• [EXERCISE OBJECTIVE]: Every entry that follows should be repeated exactly; drop the images.

········

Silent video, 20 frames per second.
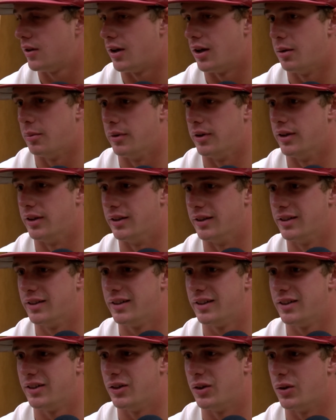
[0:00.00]
I mean,
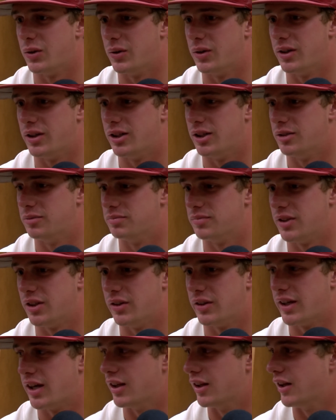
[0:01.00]
you know,
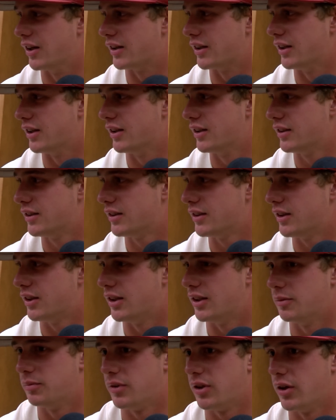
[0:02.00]
got lucky, you
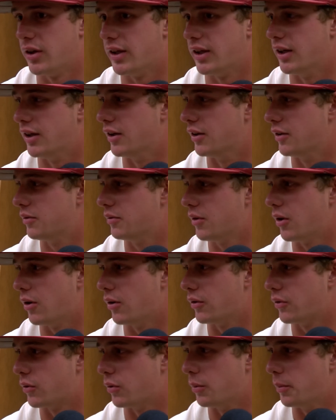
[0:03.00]
know, hit it
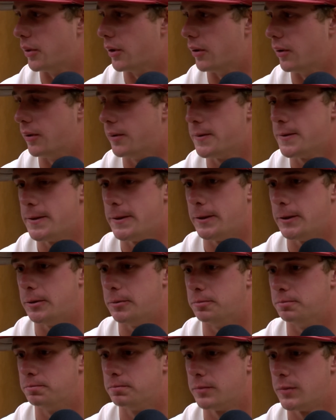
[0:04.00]
hard through the middle,
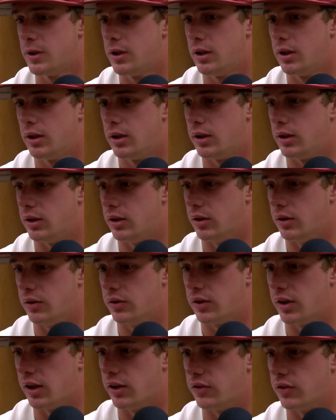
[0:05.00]
you know,
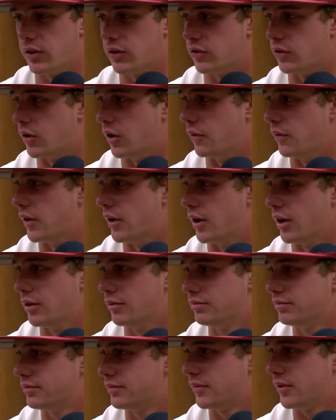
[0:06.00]
kind of saved his love there,
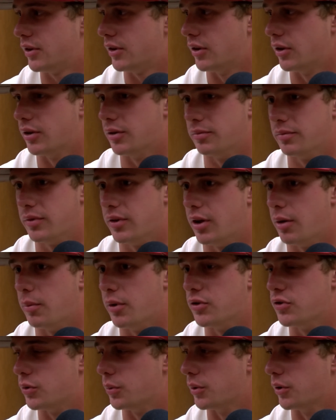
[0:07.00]
you know, not
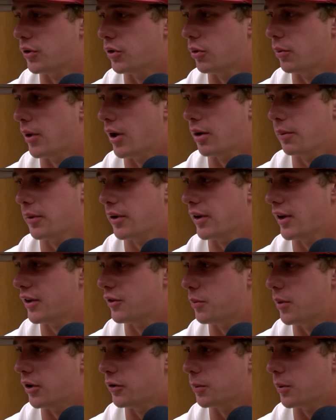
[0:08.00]
much you can really do about it, man, that's
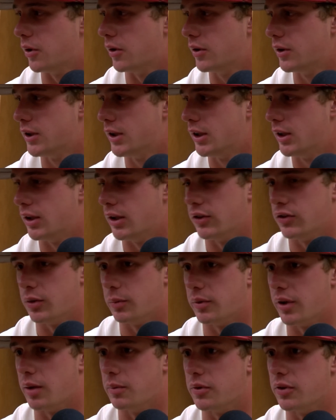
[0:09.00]
baseball, but
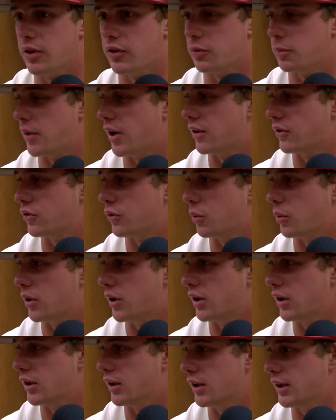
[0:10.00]
sometimes it doesn't bounce your
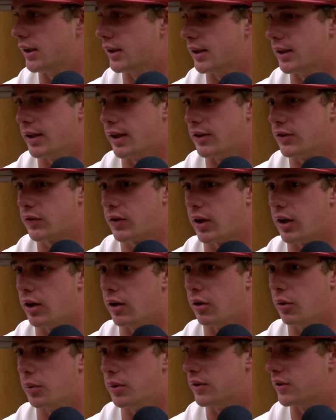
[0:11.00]
way, and that's kind of
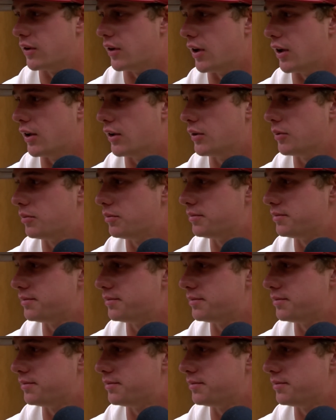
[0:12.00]
how it went tonight.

········

• [WRITTEN RESPONSE]:
Silent video, 20 frames per second.
[0:00.00]
I mean,
[0:01.00]
you know,
[0:02.00]
got lucky, you
[0:03.00]
know, hit it
[0:04.00]
hard through the middle,
[0:05.00]
you know,
[0:06.00]
kind of saved his love there,
[0:07.00]
you know, not
[0:08.00]
much you can really do about it, man, that's
[0:09.00]
baseball, but
[0:10.00]
sometimes it doesn't bounce your
[0:11.00]
way, and that's kind of
[0:12.00]
how it went tonight.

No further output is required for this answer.